Questo romanzo produce con la sua levità un senso di felice sazietà mentre tumultuoso conduce oltre il confine, la frontiera che separa la realtà-messinscena dalle regioni segrete affollate di parvenze che galleggiano nell’aria e mandano segnali alle menti che sanno cogliere le voci della luna, la frontiera insomma che separa una specie di nulla da un’altra. Sarebbe forse un libro amaro, se non fosse così teneramente comico. E solo arrivati alla fine ci si convince che la mente di colui che si fa chiamare Savini, così fervida e viva, è davvero una mente malata, lo si capisce quando il suo cervello diventa “bianco e pulito” come dopo un lungo sonno, proprio quando, dopo un mese esatto, termina un ciclo lunare, e l’incantamento finisce, così come il poema: “L’ho vista questa luna sorgere su dalla parte dell’autostrada.
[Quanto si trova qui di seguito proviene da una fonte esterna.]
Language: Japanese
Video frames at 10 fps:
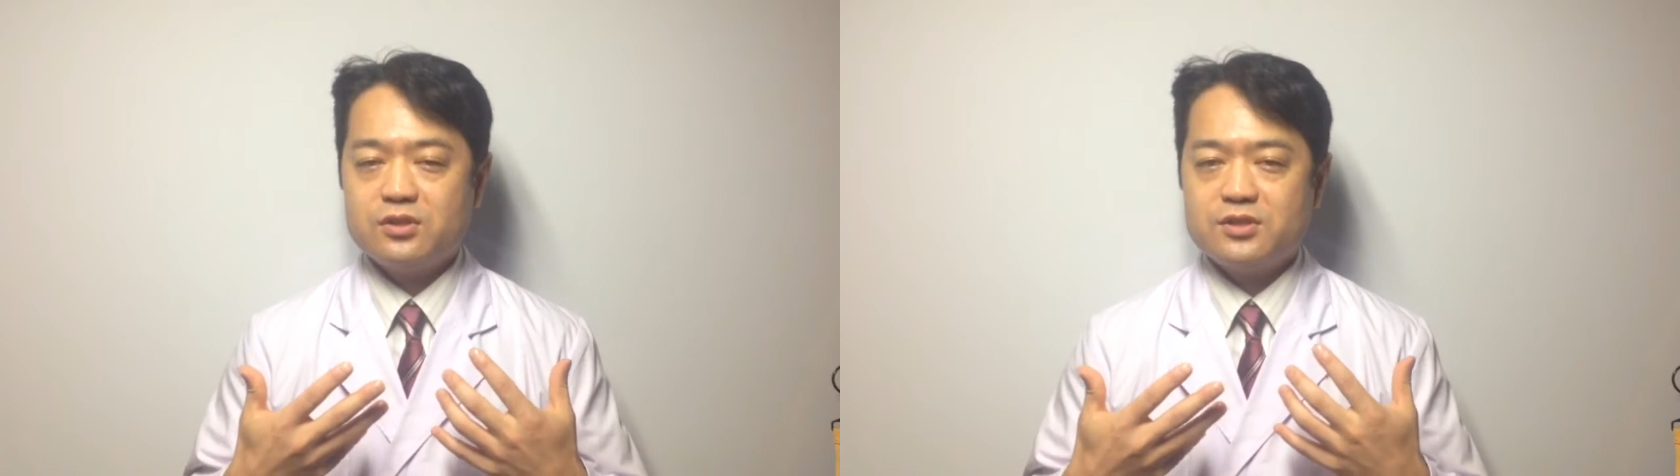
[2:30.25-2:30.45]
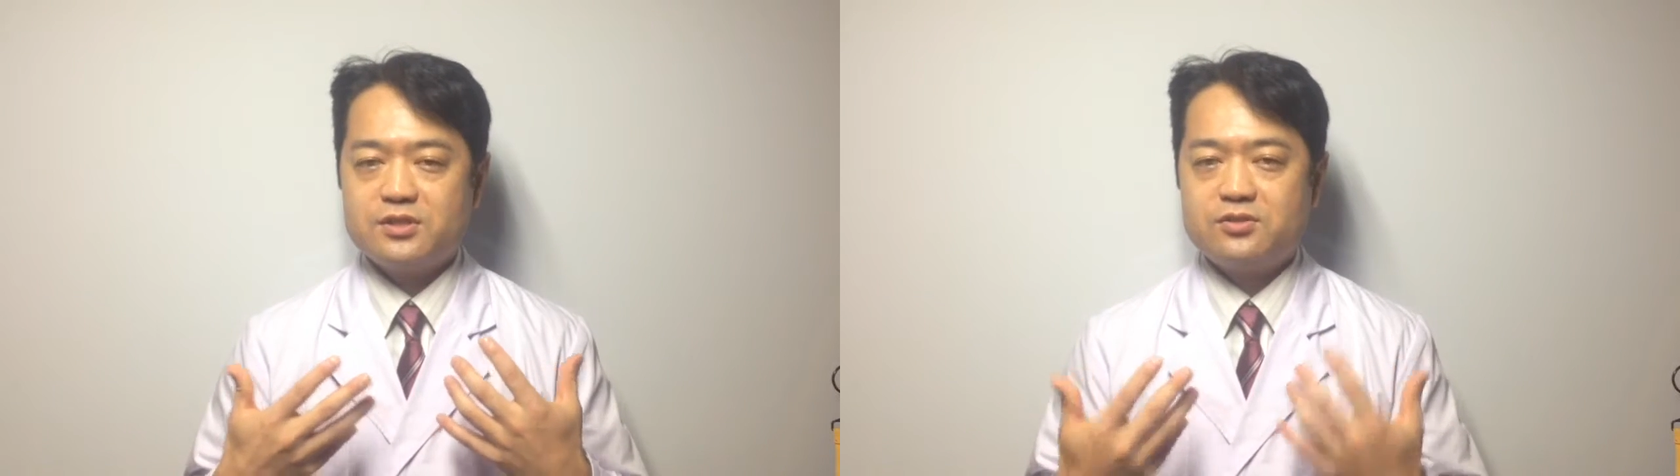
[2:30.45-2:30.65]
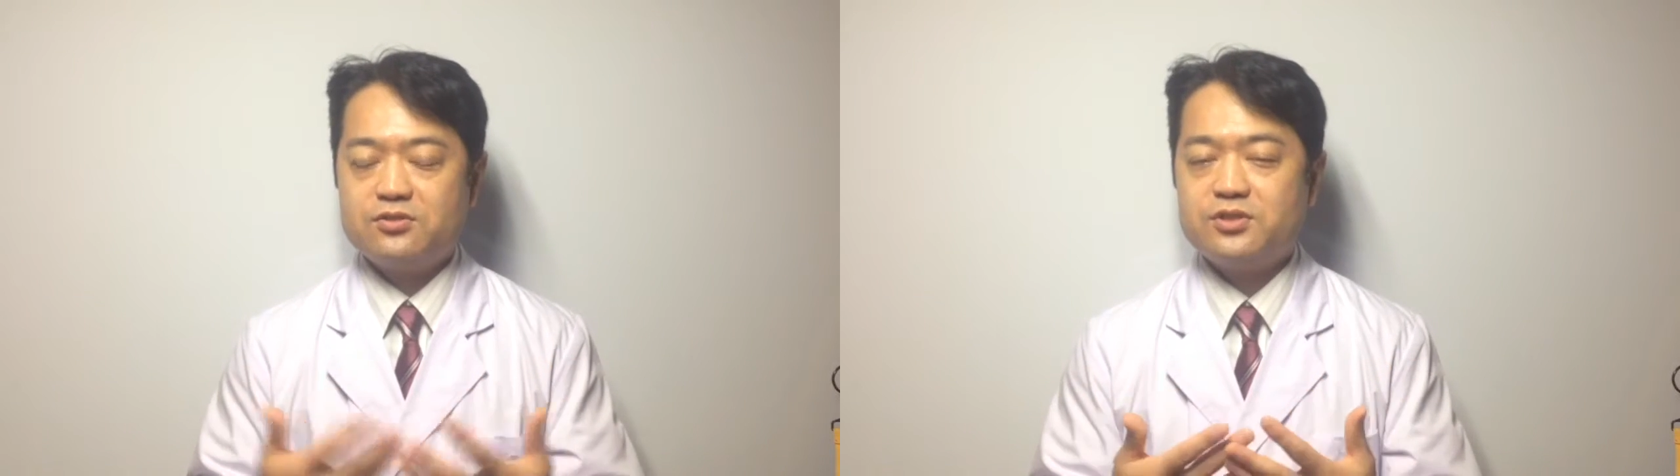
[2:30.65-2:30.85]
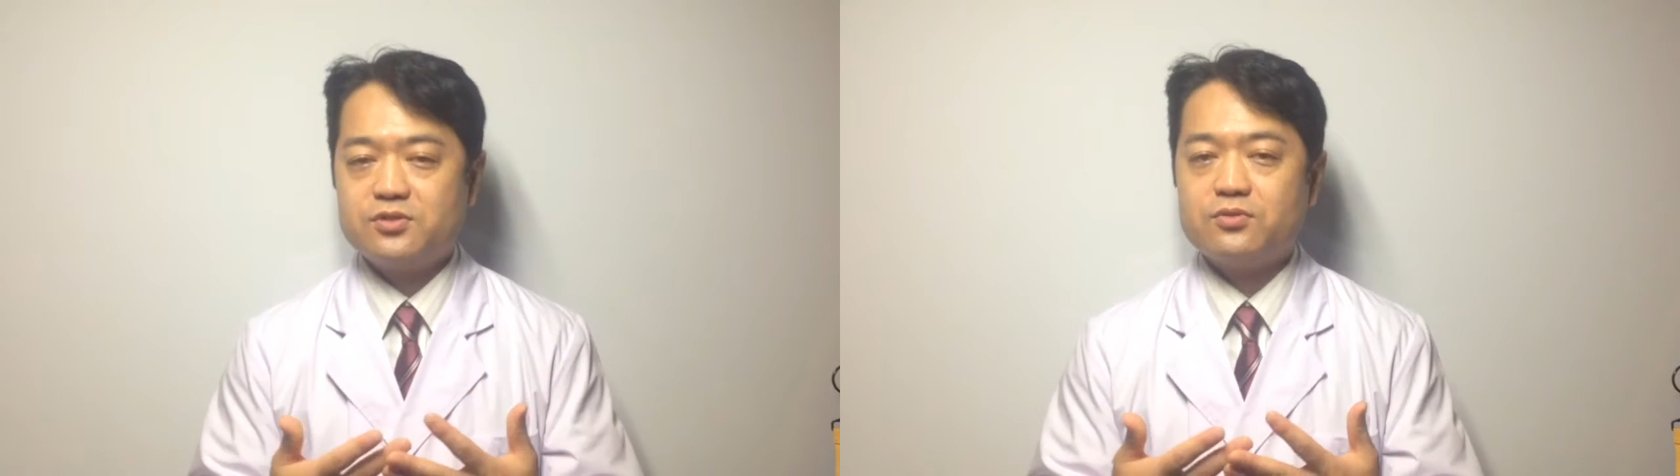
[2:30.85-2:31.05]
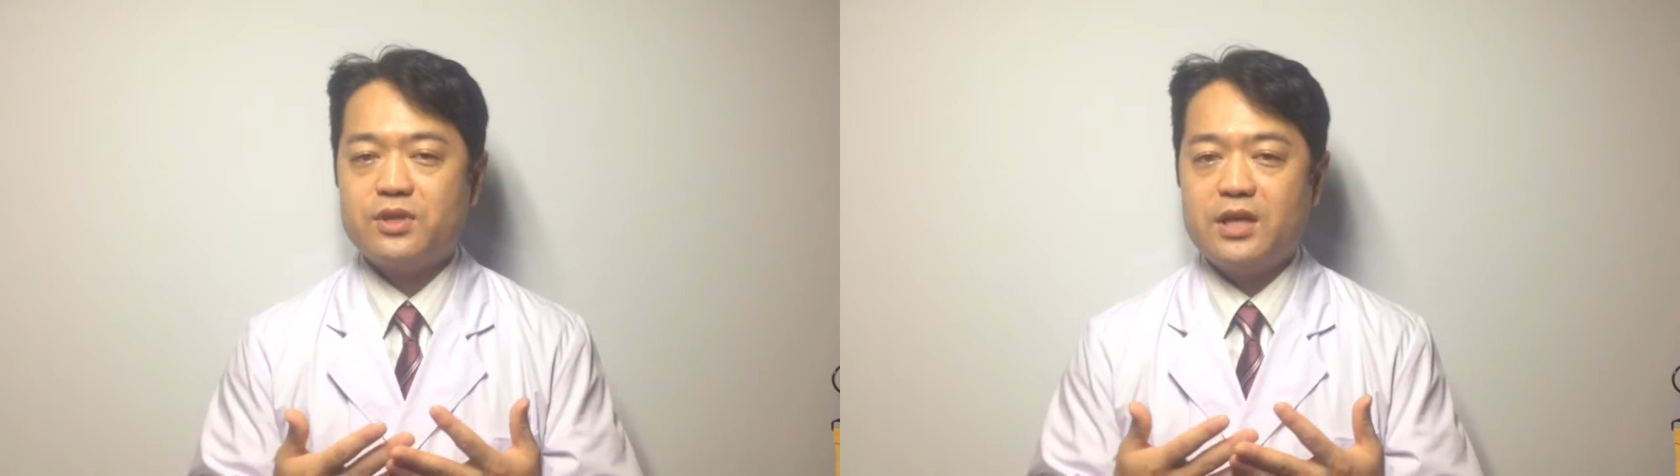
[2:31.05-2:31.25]
する
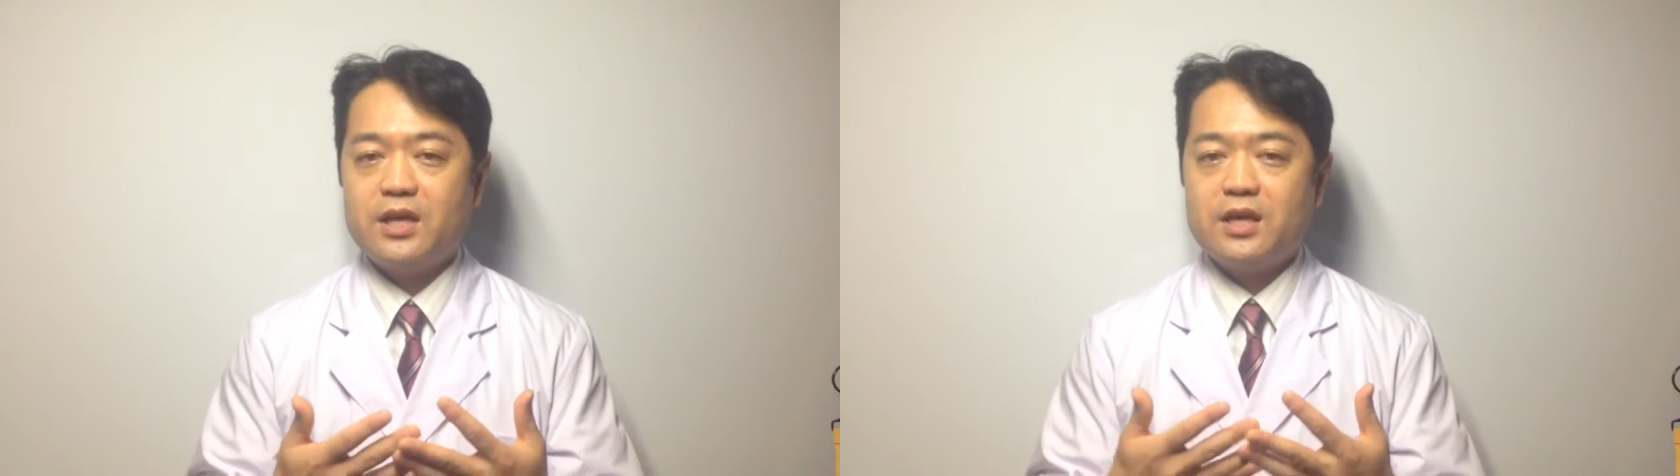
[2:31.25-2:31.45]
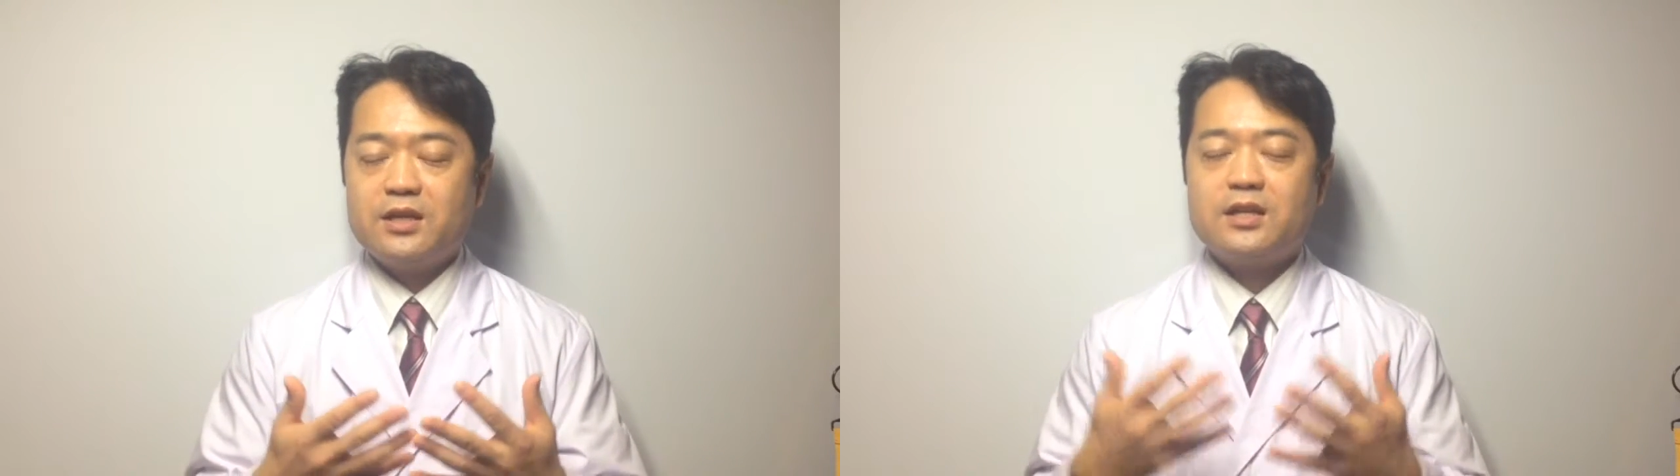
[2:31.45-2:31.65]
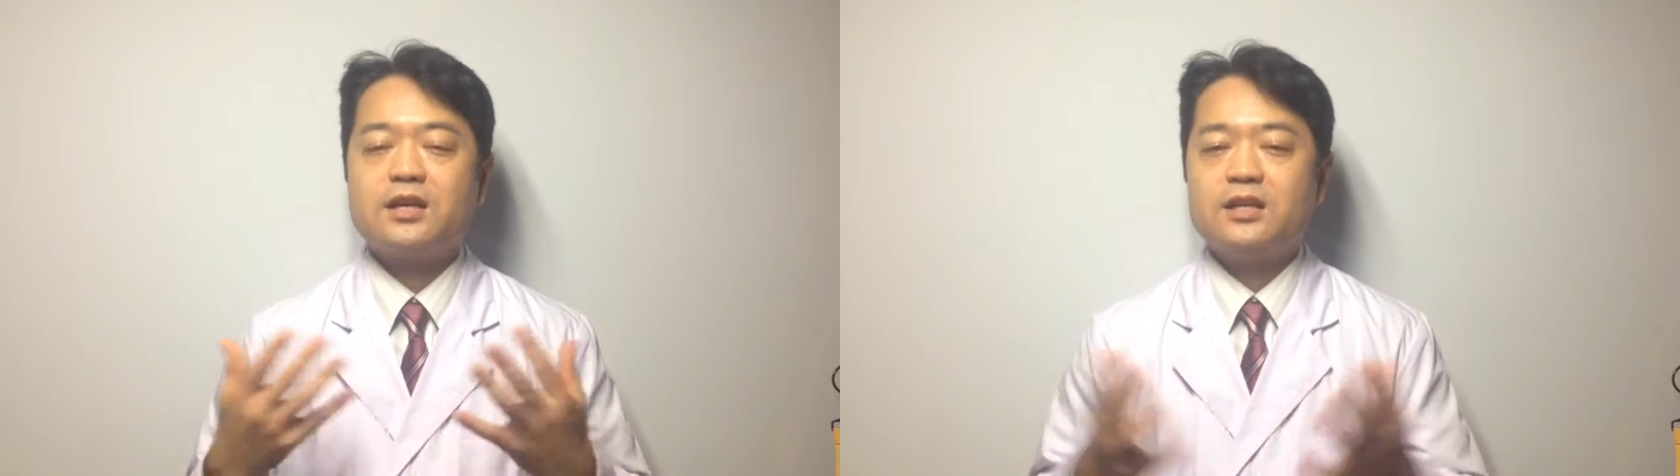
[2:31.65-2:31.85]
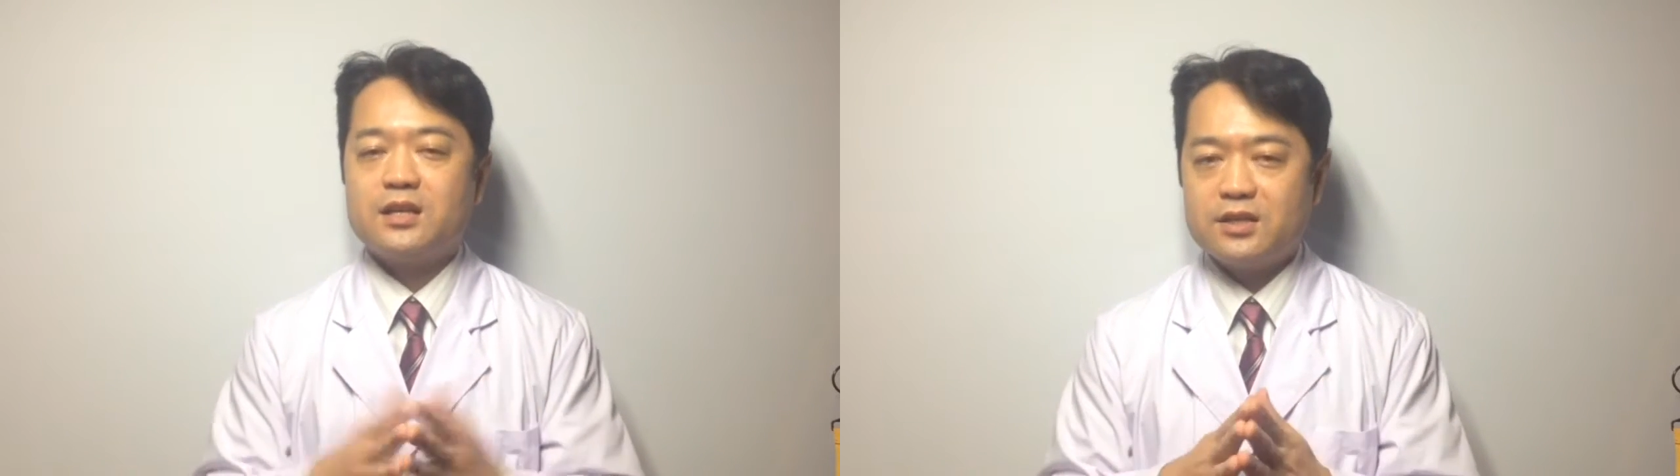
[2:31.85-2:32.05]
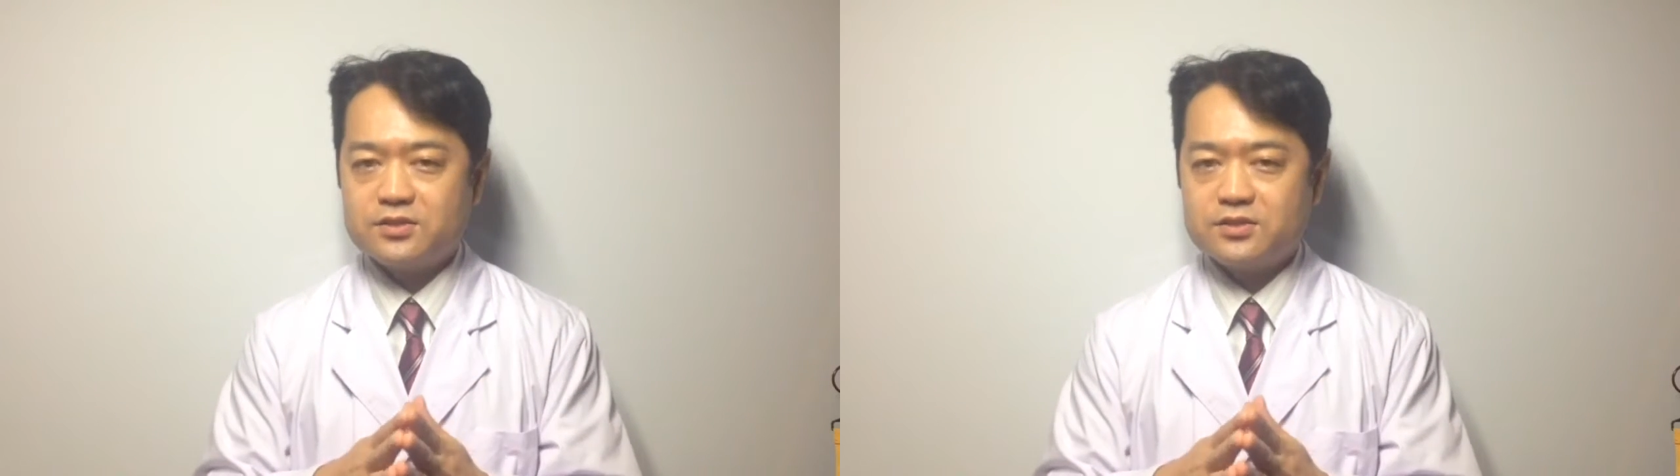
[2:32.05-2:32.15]
人ってなかなか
E io che mi ero quasi perduto, e avevo paura di sentire per aria dal buio il fischio del tempo. Era una luna, mi ricordo, più pesante che mai, vecchissima e tutta rugosa. Che nasceva già a notte fonda, malfatta. E faceva fatica ormai a alzarsi dall’orizzonte e a uscire dai veli di nebbia. Me lo ricordo. O comunque ce l’ho chiarissimo in mente. Restava torbida e come coperta di muffe. E io la stavo a guardare: una luna, mi sembrava, così faticosa”.